Kinderen met oogkleppen
Een stukje film van Veilig Verkeer Nederland laat volgens de voorlichtster duidelijk zien wat onze kinderen wel en niet kunnen. Leerzaam!!! Hersenonderzoek toont aan kinderen tot tien jaar ‘oogkleppen hebben’: een beperkt gezichtsveld en ze kunnen niet goed de snelheid van auto’s inschatten. De oogkleppen verdwijnen vanzelf, maar het schatten verbetert alleen door training.
Wij moeders zijn de hoofdtrainers, dat spreekt voor zich, en we mogen er niet vanuit gaan dat onze kinderen het dan ook weten. Impulsief als ze zijn, vergeten ze wat er met liefde is ingegoten of -gestampt en rennen de straat op, achter een bal aan of naar een vriendinnetje. Auto, fietser of brommer merken ze niet op door hun beperkte gezichtsveld.
In het getoonde fragment wordt binnen een paar minuten vijf, zes keer gesuggereerd dat een kind wordt aangereden. Mijn hoofd denkt: ‘Wat een venijnige montage’ en ‘Dit is niet echt!’ maar in mijn beleving wordt elke keer als de auto te laat remt mijn Tjeerd geschept. En amper bekomen van de ene schok volgt de volgende en de volgende …  De thrillers die ik op televisie zie, vallen in het niets bij dit filmpje. Ziek word ik ervan.
 ‘Zeg, mevrouw, krijgen ook andere weggebruikers dit filmpje te zien?’
De voorlichtster kijkt me glazig aan.
‘Leuk en aardig, mevrouw, dat ik mijn kind moet voorbereiden op het drukke verkeer, maar hoe zit het met automobilisten en jochies op scooters: krijgen die ook deze voorlichting? Waarom wordt dit filmpje geen standaardonderdeel van het rijexamen?’

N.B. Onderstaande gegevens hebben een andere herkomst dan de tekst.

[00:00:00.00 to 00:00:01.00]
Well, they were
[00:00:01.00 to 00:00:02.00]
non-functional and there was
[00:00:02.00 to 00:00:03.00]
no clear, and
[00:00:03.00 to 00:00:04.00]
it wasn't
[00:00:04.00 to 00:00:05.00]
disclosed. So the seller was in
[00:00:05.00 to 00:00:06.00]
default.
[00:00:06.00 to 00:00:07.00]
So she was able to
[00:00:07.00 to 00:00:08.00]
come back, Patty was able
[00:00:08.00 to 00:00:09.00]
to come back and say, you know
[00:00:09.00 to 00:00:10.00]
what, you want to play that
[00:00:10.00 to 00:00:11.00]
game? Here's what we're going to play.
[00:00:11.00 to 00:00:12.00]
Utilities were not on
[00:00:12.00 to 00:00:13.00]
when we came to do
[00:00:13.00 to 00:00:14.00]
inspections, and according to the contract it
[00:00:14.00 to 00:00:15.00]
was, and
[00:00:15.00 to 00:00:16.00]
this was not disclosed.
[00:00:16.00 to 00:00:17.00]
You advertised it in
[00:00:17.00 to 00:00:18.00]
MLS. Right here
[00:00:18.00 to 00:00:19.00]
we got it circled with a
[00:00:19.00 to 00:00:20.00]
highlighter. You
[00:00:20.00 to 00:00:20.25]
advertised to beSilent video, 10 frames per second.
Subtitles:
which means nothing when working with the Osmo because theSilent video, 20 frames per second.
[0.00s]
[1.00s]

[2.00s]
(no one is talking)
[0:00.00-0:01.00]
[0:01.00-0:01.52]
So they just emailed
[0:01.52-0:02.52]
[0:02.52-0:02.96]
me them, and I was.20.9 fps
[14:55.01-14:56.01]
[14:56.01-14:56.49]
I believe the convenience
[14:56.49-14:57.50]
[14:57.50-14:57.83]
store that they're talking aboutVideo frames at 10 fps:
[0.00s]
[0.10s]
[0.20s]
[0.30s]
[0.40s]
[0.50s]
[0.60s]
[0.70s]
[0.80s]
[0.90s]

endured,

‘Helaas, dat gaat te ver voor dit project.’ 
Alles behalve verkwikt verlaat ik de ouderkamer met een webadres en een wachtwoord.
Mocht iemand van Veilig Verkeer Nederland deze column lezen: wilt u alstublieft dit schokkende filmpje laten opnemen in het lespakket van alle mensen die hun rijbewijs willen halen?